The resultant of quality measurements (PSNR) of reconstructed images obtained from these algorithms by varying the number of iterations, are shown in Fig. 3. The later demonstrates that ART-MCF is providing better quality measurements than that of conventional ART and SART. The number of iterations is much required in order to enhance the image quality.

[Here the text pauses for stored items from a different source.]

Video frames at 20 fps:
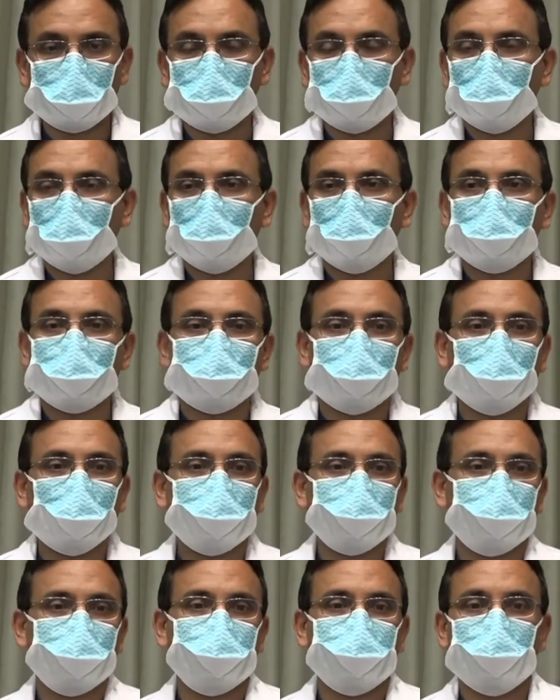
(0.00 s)
We have
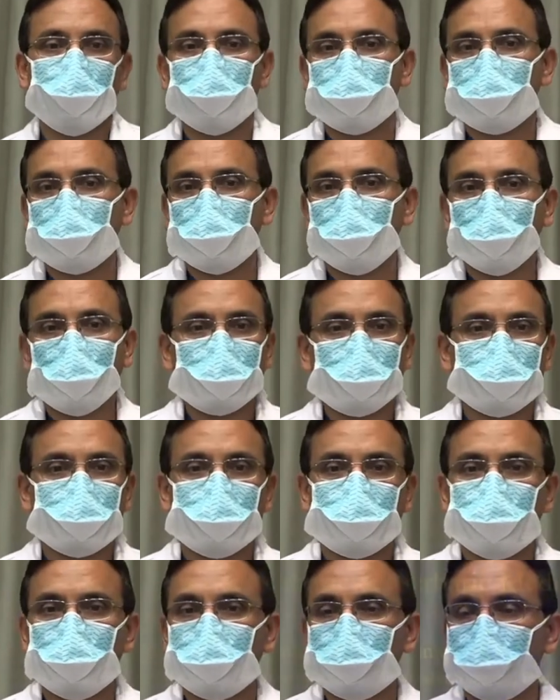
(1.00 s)
plastic surgery,
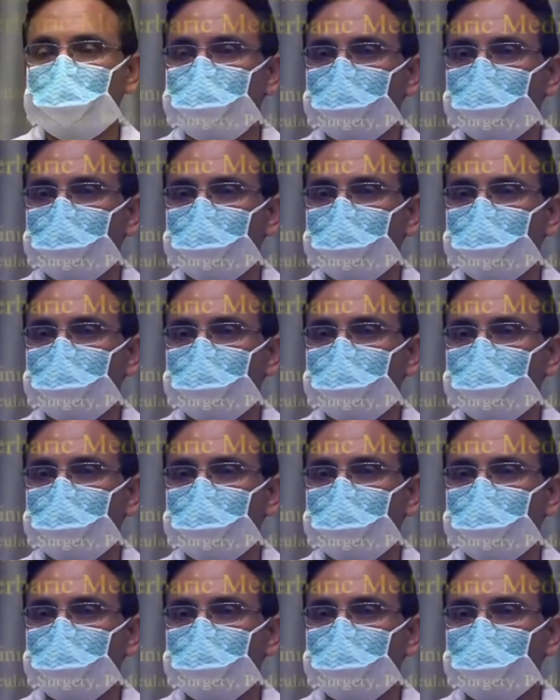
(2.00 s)
vascular surgery,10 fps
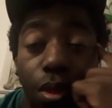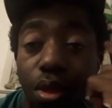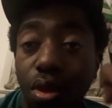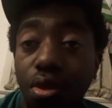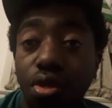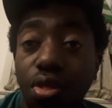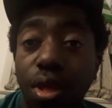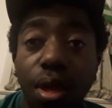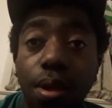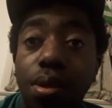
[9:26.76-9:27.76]
You just
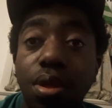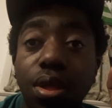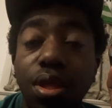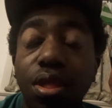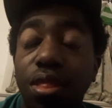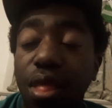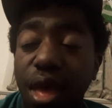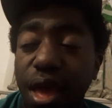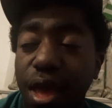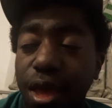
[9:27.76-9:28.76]
know
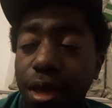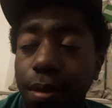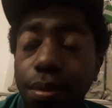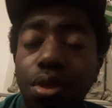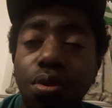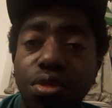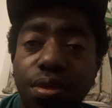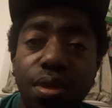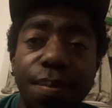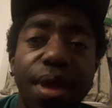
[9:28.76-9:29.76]
that if you do
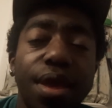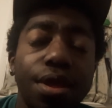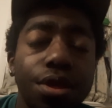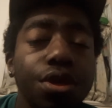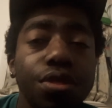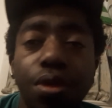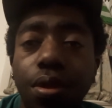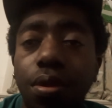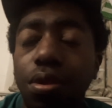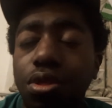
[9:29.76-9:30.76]
something bad, you're either going
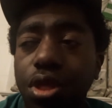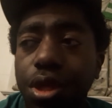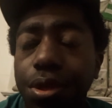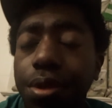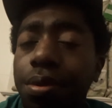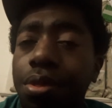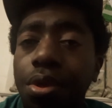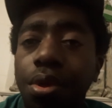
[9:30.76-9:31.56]
to go to jail.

All the visual-displays, the quality measurement and the line plots suggest that the proposed ART-MCF algorithm is preferable to the other algorithms. From all the above observations, it may be concluded that the proposed algorithm is performing better in comparison to conventional algorithms and provide a better reconstructed image.

5 Conclusion

In this paper, we have adopted the PdE framework, and we have focused on some PDEs-based continuous morphological operators in the Euclidean domain: dilation/erosion and mean curvature flows. We have extended their applications for the processing of 2D PET images. We briefly presented the construction of a graph from 2D PET images and showed several examples, such as restoration, denoising or object extraction for medical purposes.